* About this exercise *
For the data that follows, report how many lines include the string "from", and write the number alone.

* Supplied records *

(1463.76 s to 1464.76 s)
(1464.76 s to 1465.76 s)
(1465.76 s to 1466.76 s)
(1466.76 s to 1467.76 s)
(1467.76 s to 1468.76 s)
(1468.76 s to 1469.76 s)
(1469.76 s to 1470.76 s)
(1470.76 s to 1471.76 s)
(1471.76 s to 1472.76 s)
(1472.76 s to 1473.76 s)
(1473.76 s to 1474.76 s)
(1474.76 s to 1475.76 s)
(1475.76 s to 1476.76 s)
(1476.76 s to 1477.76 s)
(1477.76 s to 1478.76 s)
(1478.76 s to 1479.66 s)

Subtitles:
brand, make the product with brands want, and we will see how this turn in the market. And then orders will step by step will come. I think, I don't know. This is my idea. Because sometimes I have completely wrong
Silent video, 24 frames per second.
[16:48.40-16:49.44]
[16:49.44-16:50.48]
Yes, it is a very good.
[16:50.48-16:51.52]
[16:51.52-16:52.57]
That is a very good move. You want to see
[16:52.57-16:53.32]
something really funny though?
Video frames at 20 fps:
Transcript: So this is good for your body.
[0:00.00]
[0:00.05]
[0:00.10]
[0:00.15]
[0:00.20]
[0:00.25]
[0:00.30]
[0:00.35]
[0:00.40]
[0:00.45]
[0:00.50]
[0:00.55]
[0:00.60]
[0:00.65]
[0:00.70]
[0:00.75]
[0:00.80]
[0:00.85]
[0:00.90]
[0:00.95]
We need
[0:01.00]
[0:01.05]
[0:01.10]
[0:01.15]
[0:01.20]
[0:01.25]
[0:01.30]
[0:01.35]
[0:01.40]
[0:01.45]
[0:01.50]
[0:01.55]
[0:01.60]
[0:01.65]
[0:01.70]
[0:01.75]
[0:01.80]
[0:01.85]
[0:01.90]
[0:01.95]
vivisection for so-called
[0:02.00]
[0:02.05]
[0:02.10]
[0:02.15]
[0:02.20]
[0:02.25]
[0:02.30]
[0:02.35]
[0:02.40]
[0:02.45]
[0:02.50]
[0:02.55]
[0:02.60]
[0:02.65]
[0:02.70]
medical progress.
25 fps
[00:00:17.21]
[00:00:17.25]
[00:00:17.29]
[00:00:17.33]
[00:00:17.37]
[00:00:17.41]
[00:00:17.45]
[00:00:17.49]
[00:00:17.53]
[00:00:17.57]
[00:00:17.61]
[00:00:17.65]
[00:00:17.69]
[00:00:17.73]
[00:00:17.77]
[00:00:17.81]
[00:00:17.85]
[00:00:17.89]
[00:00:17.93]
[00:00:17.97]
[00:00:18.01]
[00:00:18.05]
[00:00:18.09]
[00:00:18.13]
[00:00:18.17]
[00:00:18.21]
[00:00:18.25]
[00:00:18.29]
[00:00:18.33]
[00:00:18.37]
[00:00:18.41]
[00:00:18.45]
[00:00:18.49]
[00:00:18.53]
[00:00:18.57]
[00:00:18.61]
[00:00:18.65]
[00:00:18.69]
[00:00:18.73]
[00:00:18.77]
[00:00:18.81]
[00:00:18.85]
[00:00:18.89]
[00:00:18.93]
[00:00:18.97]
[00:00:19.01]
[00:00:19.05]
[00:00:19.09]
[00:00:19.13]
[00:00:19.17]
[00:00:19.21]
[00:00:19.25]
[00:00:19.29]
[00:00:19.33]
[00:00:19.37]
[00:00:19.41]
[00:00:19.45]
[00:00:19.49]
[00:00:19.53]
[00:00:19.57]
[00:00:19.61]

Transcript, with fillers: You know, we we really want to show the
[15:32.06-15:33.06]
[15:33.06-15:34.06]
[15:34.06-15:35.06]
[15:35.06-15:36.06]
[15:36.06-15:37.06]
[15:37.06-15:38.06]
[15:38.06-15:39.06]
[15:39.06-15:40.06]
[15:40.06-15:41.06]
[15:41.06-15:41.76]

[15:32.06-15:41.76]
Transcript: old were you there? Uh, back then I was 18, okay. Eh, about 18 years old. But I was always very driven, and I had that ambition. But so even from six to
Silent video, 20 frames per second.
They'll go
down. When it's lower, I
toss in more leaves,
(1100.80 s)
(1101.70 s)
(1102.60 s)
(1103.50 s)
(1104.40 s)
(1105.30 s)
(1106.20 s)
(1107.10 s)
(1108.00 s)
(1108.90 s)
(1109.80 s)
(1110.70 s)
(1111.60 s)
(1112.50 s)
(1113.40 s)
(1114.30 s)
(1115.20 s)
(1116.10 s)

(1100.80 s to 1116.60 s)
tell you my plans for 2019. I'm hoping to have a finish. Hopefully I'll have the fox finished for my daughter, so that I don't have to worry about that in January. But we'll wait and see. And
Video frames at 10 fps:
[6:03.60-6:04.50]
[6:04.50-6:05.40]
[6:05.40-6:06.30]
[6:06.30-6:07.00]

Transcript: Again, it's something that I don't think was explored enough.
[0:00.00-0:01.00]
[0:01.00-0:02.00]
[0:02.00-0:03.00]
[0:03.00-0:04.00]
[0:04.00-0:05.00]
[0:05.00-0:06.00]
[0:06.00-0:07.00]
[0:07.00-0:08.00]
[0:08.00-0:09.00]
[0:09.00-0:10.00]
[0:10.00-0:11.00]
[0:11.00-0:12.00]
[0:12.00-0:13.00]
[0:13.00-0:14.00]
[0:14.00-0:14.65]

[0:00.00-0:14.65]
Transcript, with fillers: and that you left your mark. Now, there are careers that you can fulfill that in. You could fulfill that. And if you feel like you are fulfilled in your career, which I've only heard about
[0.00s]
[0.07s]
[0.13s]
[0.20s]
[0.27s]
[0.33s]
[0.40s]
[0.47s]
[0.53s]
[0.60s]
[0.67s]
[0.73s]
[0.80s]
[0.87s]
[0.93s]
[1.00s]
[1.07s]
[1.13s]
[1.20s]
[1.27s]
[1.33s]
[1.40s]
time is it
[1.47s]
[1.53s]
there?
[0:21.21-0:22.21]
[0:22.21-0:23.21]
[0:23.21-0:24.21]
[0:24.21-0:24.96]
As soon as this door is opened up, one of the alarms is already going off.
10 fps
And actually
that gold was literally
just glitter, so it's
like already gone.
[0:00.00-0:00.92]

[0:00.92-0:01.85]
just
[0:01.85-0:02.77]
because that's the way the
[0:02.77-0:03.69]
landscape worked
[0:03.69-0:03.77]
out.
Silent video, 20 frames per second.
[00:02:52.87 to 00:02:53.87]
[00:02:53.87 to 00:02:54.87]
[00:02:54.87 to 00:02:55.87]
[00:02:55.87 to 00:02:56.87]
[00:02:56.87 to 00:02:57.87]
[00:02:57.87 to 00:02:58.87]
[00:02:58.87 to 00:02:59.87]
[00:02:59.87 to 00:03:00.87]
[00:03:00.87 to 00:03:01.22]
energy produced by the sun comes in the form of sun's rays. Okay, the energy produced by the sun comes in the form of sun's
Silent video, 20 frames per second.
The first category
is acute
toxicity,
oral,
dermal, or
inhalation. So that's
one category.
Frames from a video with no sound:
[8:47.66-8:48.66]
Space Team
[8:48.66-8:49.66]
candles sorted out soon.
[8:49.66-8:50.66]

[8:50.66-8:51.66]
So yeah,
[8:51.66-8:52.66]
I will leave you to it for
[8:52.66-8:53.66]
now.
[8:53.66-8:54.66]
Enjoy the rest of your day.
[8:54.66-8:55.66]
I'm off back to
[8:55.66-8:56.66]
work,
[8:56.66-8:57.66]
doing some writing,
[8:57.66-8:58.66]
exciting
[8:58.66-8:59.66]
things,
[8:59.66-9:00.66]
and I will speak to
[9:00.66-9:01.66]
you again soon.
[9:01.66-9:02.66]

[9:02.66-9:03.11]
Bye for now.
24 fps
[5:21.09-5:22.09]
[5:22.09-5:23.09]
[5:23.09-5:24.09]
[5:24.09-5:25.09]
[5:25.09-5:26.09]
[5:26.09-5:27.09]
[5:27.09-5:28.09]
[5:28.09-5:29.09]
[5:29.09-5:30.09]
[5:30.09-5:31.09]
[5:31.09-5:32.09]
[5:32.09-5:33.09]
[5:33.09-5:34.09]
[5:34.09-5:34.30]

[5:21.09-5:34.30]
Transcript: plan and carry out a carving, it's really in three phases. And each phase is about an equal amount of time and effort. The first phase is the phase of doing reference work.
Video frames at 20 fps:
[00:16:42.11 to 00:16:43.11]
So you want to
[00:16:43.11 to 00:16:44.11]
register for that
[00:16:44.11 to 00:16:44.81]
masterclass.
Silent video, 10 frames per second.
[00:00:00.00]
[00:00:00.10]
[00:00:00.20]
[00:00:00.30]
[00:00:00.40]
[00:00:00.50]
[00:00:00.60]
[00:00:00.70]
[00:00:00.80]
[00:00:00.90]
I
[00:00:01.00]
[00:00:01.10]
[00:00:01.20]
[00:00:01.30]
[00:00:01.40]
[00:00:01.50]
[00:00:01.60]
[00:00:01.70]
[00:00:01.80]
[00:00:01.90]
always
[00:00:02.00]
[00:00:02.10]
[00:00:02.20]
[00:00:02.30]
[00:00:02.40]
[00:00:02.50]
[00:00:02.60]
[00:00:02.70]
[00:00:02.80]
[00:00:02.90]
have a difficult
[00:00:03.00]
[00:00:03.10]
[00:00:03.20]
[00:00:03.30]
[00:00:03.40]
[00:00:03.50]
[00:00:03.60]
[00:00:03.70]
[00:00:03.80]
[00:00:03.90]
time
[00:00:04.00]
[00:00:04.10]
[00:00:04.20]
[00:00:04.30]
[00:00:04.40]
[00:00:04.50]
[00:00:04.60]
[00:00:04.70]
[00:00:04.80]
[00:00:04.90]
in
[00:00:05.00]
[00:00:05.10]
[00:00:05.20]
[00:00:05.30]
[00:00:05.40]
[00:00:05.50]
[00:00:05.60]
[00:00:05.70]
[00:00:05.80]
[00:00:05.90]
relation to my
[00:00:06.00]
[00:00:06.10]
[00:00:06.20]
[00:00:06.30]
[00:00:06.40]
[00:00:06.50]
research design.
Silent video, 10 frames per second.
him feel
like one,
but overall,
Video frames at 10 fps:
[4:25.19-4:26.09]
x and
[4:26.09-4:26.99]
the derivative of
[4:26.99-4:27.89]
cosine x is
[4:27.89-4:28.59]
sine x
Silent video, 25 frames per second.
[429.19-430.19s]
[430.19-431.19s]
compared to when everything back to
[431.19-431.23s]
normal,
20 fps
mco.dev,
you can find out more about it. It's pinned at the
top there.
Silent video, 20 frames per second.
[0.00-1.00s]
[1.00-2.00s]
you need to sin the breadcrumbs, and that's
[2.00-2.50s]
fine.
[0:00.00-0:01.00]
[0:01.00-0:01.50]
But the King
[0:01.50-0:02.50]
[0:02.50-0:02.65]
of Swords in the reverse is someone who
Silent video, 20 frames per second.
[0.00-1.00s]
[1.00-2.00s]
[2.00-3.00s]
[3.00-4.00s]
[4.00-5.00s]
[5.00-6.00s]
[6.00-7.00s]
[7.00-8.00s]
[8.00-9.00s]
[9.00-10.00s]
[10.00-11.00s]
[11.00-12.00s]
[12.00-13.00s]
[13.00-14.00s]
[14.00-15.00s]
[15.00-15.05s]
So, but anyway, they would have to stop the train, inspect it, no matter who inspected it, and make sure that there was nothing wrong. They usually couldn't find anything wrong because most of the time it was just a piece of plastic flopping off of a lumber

* Answer to this task *
2